Come detto, è una cosa che si vede subito nell’approccio alla narrazione, che ricalca la struttura a racconti del primo libro e accumula singole storie con l’intento di creare un sistema di personaggi, più che un unico flusso coeso e lineare. Lo si vede nella messa in scena scura e pacata, in cui c’è sempre spazio per dialoghi che potrebbero suonare lenti se paragonati ad altre serie tv, ma che restituiscono allo spettatore l’esatta atmosfera dei libri e dei giochi. Lo si vede nella fotografia contrastata e fumosa, che a volte fa un po’ Fantaghirò, ma che allo stesso tempo restituisce un sapore artigianale, europeo, anzi proprio polacco, che dà uno stile molto personale allo show. Lo si vede nel modo in cui certe abilità di Geralt vengono largamente date per scontate, come la sua capacità di usare piccoli incantesimi di combattimento (i famosi “segni”) sui quali gli spettatori digiuni di questo mondo non troveranno una spiegazione che sia una. E infine, come nota personale, infiliamoci anche l’interpretazione di Henry Cavill, che si produce in una voce sostanzialmente identica a quella di Doug Cockle, storico doppiatore della saga videoludica dedicata al Witcher. Ancora una volta, un dettaglio di nessuna importanza per chi non ha mai sfiorato i videogiochi, ma un motivo di entusiasmo totale per chi temeva di doversi abituare a un timbro completamente diverso.

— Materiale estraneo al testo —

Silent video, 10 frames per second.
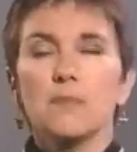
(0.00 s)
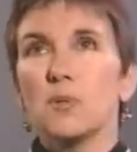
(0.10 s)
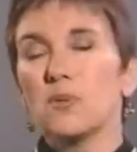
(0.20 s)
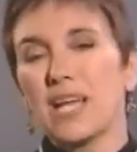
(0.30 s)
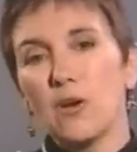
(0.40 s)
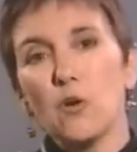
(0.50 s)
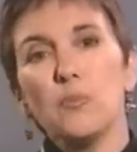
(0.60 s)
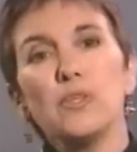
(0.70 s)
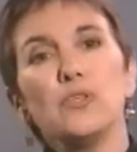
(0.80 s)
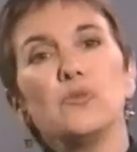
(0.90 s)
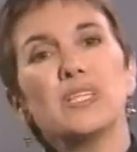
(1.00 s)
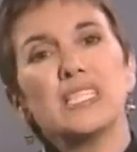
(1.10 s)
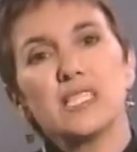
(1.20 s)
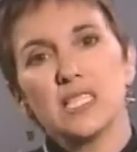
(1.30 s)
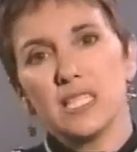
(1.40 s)
But what I hope that you
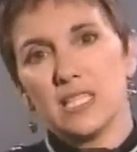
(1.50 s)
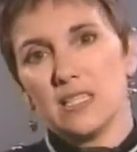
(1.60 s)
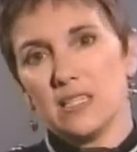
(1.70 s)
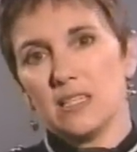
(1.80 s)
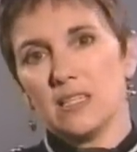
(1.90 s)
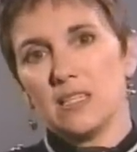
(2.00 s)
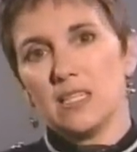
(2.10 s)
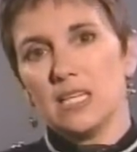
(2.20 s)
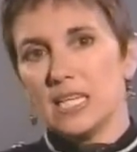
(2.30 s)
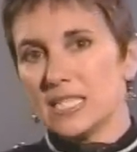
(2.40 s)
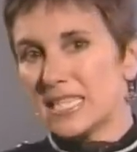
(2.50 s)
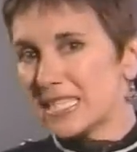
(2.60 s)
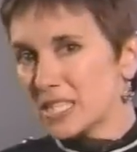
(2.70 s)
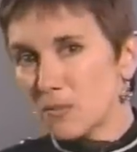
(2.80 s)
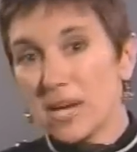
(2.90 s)
can see is
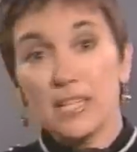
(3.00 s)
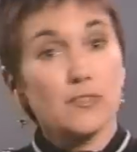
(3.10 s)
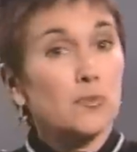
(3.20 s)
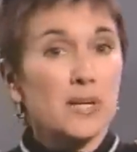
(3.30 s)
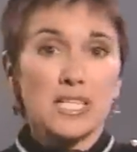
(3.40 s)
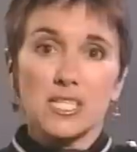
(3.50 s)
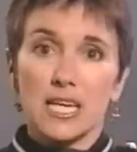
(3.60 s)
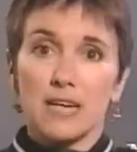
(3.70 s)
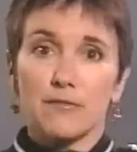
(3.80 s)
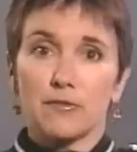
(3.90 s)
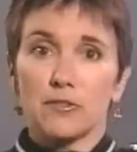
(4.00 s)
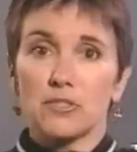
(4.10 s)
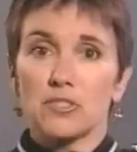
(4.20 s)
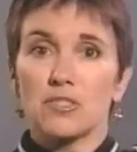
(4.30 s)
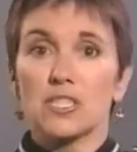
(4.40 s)
that in spite of your best
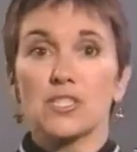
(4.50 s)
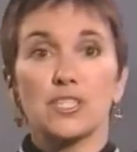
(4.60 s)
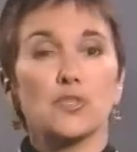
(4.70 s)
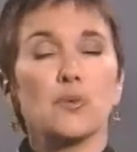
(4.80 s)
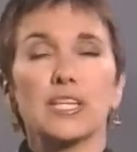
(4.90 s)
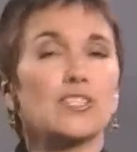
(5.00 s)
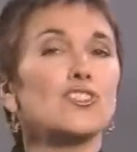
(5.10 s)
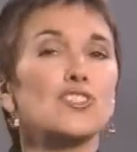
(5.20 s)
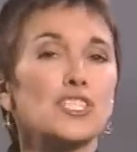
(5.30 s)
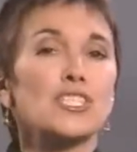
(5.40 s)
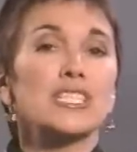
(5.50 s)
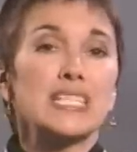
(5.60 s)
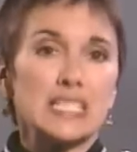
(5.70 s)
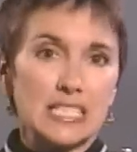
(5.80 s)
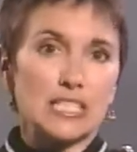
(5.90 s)
efforts, the situation just
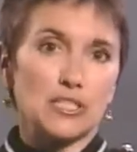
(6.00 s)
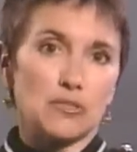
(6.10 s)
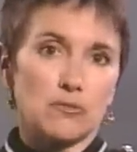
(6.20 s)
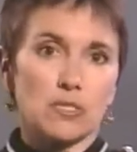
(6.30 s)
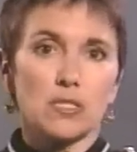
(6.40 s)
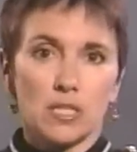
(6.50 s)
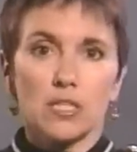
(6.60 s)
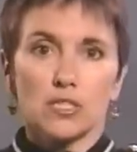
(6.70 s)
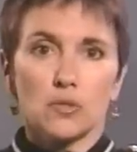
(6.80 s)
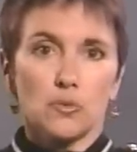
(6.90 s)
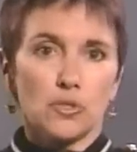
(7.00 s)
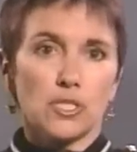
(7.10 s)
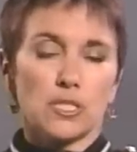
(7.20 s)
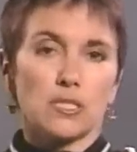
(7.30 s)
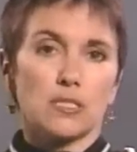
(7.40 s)
continues to
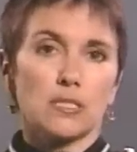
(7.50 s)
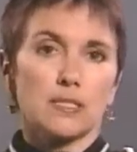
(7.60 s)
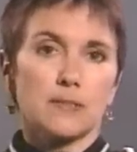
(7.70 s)
worsen.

Insomma, la dinamica è chiara. Nel riprodurre le avventure di Geralt e dei suoi più famosi compagni (Yennefer, potente incantatrice e principale interesse amoroso del protagonista; Triss, altra maga che nei videogiochi forma una specie di triangolo amoroso con gli altri due, mentre nei libri e nella serie per ora è più defilata; Jaskier, conosciuto dai videogiocatori come Dandelion, menestrello buffo e simpatico che è la principale anima comica della serie; e infine Cirilla, detta Ciri, principessa con grandi poteri e dal destino legato a quello di Geralt), la creatrice della serie Lauren Schmidt Hissrich ha scelto un approccio molto particolare e meno scontato di quello che si pensi: ha messo di fronte ai fan qualcosa che potessero riconoscere subito. E se è vero che questo approccio si portava dietro qualche rischio, perché i ritmi buoni per uno o più medium potrebbero non esserlo per un altro, la Hissrich se n’è proprio sbattuta le balle, al grido di “i fan vogliono questa atmosfera, e io questa atmosfera gli do”.

Ecco dunque risolto il mistero della disparità di giudizio fra pubblico e critica: semplicemente, le due fazioni hanno giudicato e stanno giudicando The Witcher usando parametri diversi e in buona parte inconciliabili. Ciò che per alcuni rende The Witcher difficile o pesante, per altri lo rende semplicemente “casa”. Che poi è il motivo per cui gli episodi da più di un’ora di durata non hanno infastidito minimamente gli estimatori della serie: quando ti senti a casa tua, quando senti che il mondo in cui sei stato immerso ha esattamente l’aspetto, il suono, il sapore che vorresti, non solo non hai problema a starci dentro a lungo, ma anzi uscirne, per tornare nella tua realtà italica fatta di scuola, lavoro e pranzi di Natale coi parenti, diventa una prospettiva insopportabile.

In vista della seconda stagione già annunciata, comunque, anche da estimatori del lavoro fatto finora è possibile avanzare qualche richiesta. Ora che il sistema di personaggi è stato fondato e descritto nel dettaglio, una narrazione più dritta e coesa avrebbe molto più senso, anche perché il rapporto un po’ da mentore e un po’ da guardia del corpo fra Geralt e Ciri la facilita. Vorremmo vedere qualche combattimento in più, perché quelli che ci sono sono pregevoli, e Cavill ha lavorato troppo bene con la spada per non vedergliela sfoderare ogni volta che può. Vorremmo vedere più tette e più cu… ah no, in realtà su questo punto niente da dire. Non so, magari le spettatrici e gli spettatori a cui interessa l’articolo potremmo voler vedere un po’ più di Henry Cavill: sei un armadio a sei ante, fai vedere un po’ di più di tutta sta palestra, no???

Perché seguire The Witcher: se siete già fan di Geralt di Rivia, la serie restituirà esattamente le atmosfere che già conoscete e amate.
Perché mollare The Witcher: se siete completamente neofiti del mondo immaginato da Andrzej Sapkowski, la serie non farà niente per facilitare l’ingresso.